Famine victims found alive and well in Ukraine

Residents of a small Ukrainian village have been shocked to find their names on a list of deceased. They feature alongside victims of the great famine of the 1930s, known as the Holodomor.

When the local library received a copy of a recently compiled Book of Memory containing the names of all victims of the Holodomor, they were surprised to find living villagers listed amongst the deceased.

At the stroke of a pen, Andriyashevka in eastern Ukraine has become a village of the dead, but this isn't the only instance of such falsifications occurring in Ukraine.

Leonid and Natalya Melnyk are amongst the “victims”. They are particularly angry that a church memorial service was conducted on their behalf.

“We are ordinary farmers. We have no opinion either way on the Holodomor. But we were upset to be declared dead,” Leonid says.

As Andriyashevka residents get on with their lives, the scope of the scandal has grown.

What at first sight appeared as an unfortunate but unintentional error, has instead sparked a region-wide controversy, and once again questions are being asked about what Holodomor was and what it was not.

According to estimates, between two to eight million died in the Great Famine throughout the Soviet Union in less than a year.

The 1932 crop was poor and new collective farms were inefficient.
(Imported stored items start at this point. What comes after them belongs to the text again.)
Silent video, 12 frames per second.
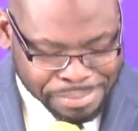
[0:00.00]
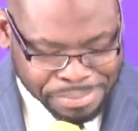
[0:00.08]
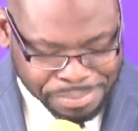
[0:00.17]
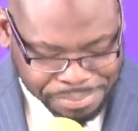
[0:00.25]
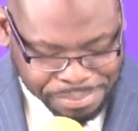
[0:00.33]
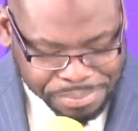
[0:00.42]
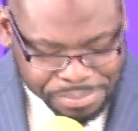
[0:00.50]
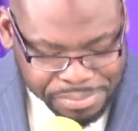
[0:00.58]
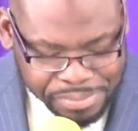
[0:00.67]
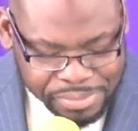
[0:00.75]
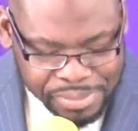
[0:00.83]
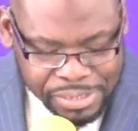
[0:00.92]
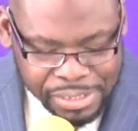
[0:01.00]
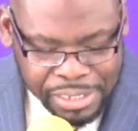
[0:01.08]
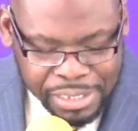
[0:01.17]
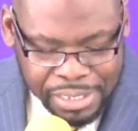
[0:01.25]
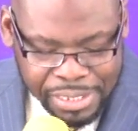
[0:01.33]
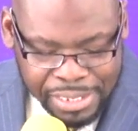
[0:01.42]

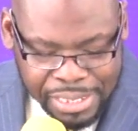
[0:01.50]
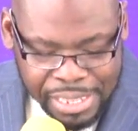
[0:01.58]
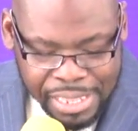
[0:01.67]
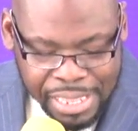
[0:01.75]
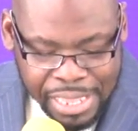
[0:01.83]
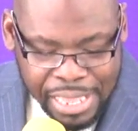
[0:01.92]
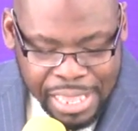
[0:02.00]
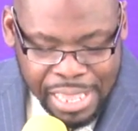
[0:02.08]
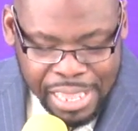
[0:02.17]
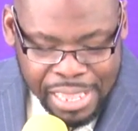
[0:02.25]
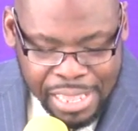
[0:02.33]
(silence)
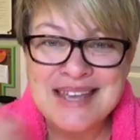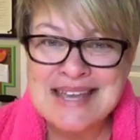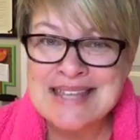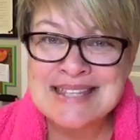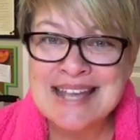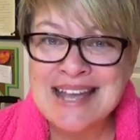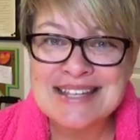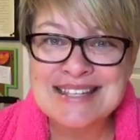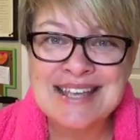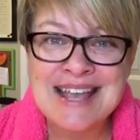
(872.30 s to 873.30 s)

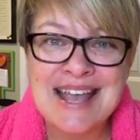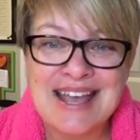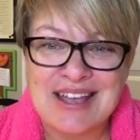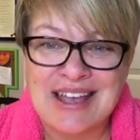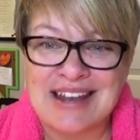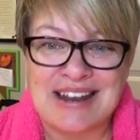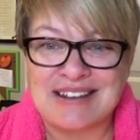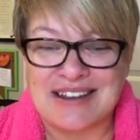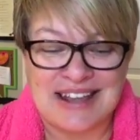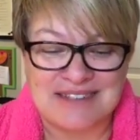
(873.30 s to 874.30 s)
insights
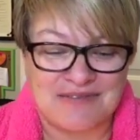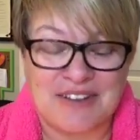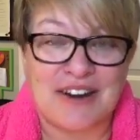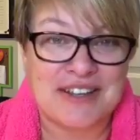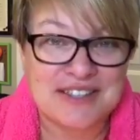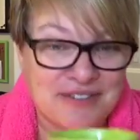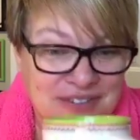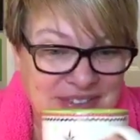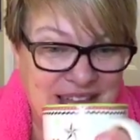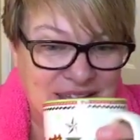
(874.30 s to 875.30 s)
in in various
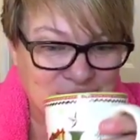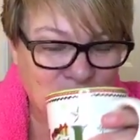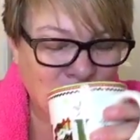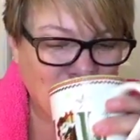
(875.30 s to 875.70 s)
different things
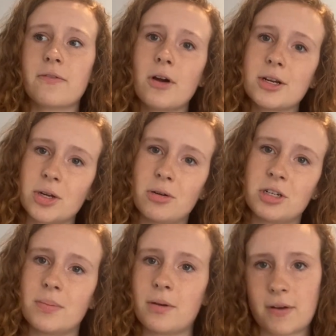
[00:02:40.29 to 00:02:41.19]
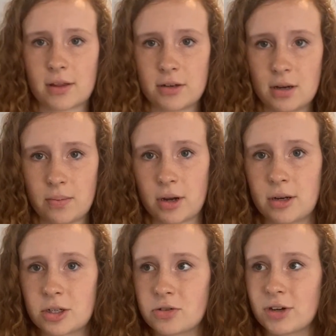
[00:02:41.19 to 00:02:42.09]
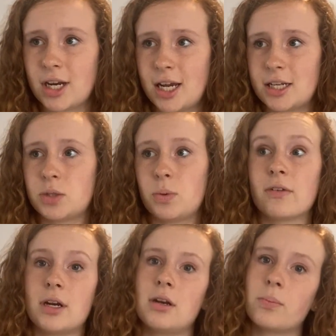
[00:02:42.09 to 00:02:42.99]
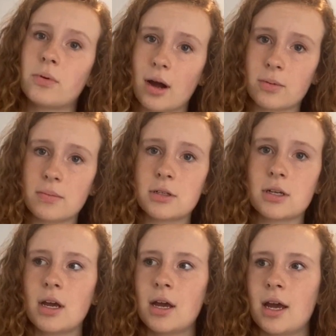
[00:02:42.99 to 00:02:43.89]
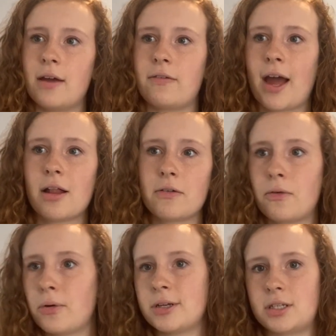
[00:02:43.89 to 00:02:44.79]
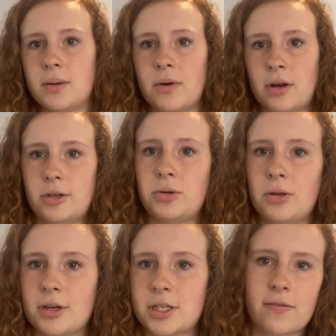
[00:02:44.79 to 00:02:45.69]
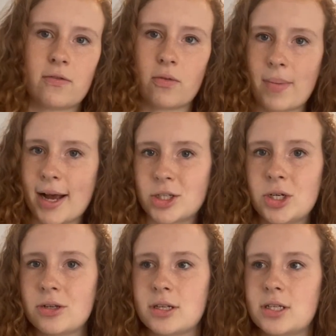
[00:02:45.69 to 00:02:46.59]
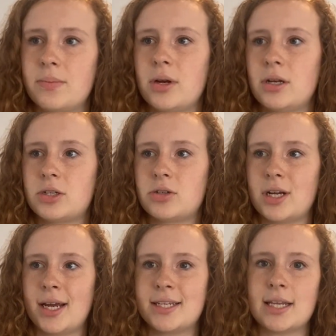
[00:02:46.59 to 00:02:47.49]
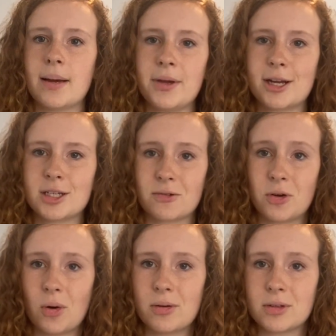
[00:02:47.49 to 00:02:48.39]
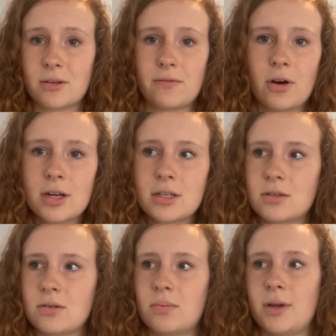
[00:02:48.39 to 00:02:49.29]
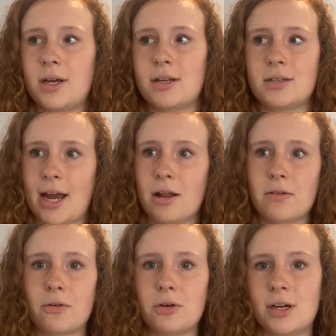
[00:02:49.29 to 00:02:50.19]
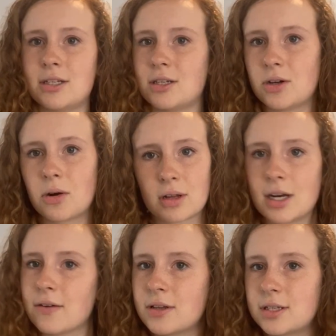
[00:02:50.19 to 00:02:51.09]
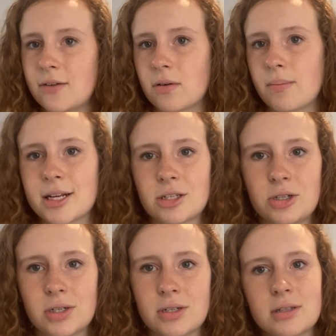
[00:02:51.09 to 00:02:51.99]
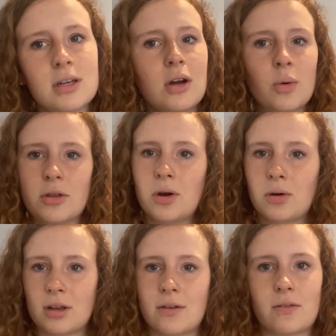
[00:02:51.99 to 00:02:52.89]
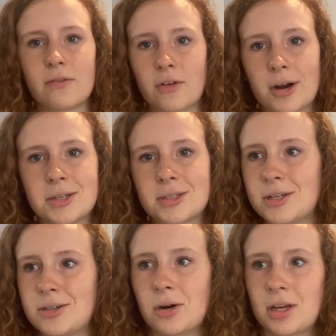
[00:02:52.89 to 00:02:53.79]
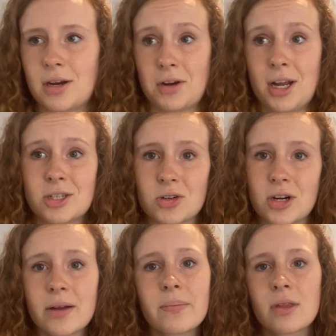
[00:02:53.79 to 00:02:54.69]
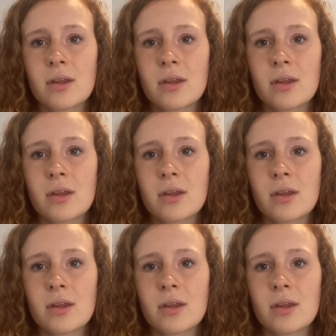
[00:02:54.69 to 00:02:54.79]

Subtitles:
forest ownership affect the timber industry in each, we run into problems. If California's timber industry looks different from Massachusetts' timber industry, is that because of who owns the forests, or because California is a totally different state from Massachusetts with totally different forests and totally different history?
Crucially, government officials requisitioned grain from the farmers, often not leaving them enough survive.

Ukraine suffered the worst. In recent years, Ukrainian historians and politicians have mounted a campaign to recognize that this was not an accident. They say that the Holodmor – Ukrainian for “Death by Famine” – was genocide, a deliberate policy of Josef Stalin against the Ukrainian people.

“Unlike everywhere else, in Ukraine it wasn't just the grain that was confiscated, it was all food. It was a special operation by the secret police, and the death rates were ten times higher than elsewhere. Ukraine is a special case,” explains Kiev-based historian professor Stanislav Kulchitsky.

Not everyone agrees. Critics claim that the Holodomor is a case of an intentional stoking of patriotic sentiment by nationalists designed to drive a wedge in Kiev's relationship with Moscow.

Russia refuses to recognize Holodomor as separate from the Great Famine in the whole of the USSR.

While few deny the existence of Holodomor, this is not the first time the specifics have been questioned. Earlier this year, an exhibition of Holodomor photos was found to contain images from America’s Great Depression.

“The Book of Memory debacle is not a one-off. When truth is manipulated to suit a politician or an ideology there will always be inaccuracies and mistakes,” believes Ukrainian Parliament deputy Vadim Kolesnichenko.

The Book of Memory is now being corrected, but the Holodomor remains a hot topic. As long as it stays that way, the remembrance of the millions who suffered unquestionably will remain a pawn in an ideological and political battle.